[Data extracted from a collection]
= Beginning of Section =

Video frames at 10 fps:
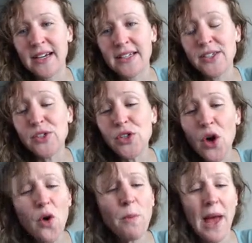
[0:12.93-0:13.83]

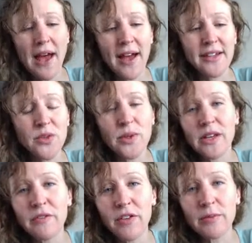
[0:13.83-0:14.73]
so packed
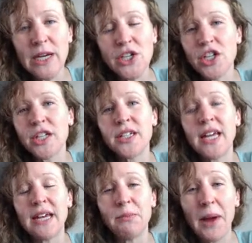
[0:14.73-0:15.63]
with
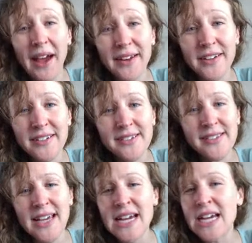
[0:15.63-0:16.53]
information and
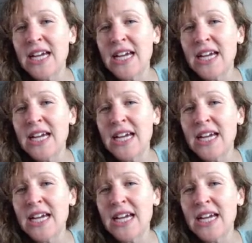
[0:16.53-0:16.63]
patterns.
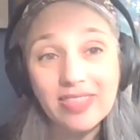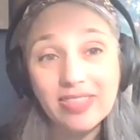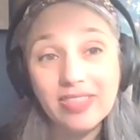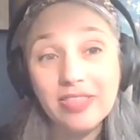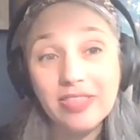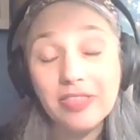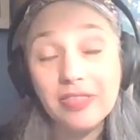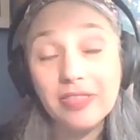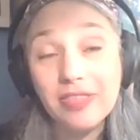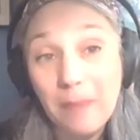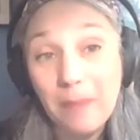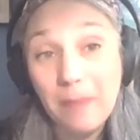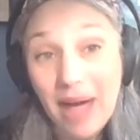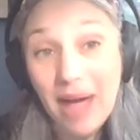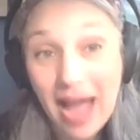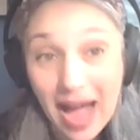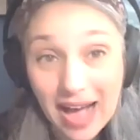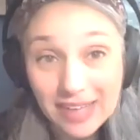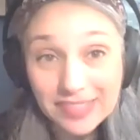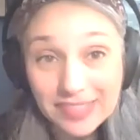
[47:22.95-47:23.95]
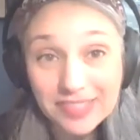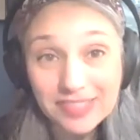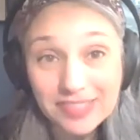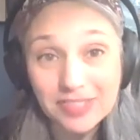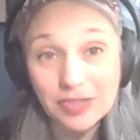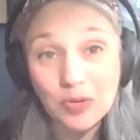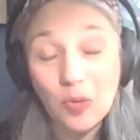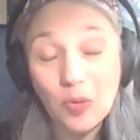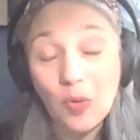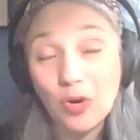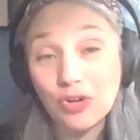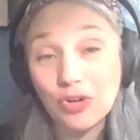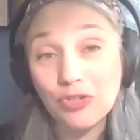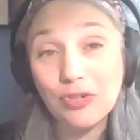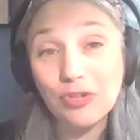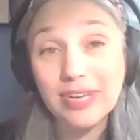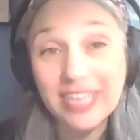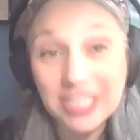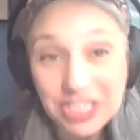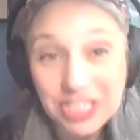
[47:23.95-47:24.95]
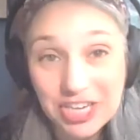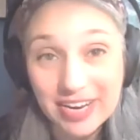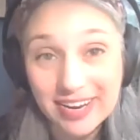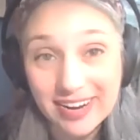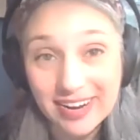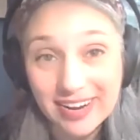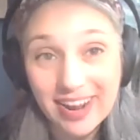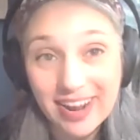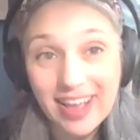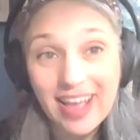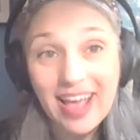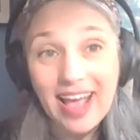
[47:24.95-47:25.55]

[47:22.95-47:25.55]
the past or tradition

= End of Section =

*ACTIVITY*:
Leave out the pictures and print every line of the data exactly.

*YOUR SOLUTION*:
Video frames at 10 fps:
[0:12.93-0:13.83]

[0:13.83-0:14.73]
so packed
[0:14.73-0:15.63]
with
[0:15.63-0:16.53]
information and
[0:16.53-0:16.63]
patterns.
[47:22.95-47:23.95]
[47:23.95-47:24.95]
[47:24.95-47:25.55]

[47:22.95-47:25.55]
the past or tradition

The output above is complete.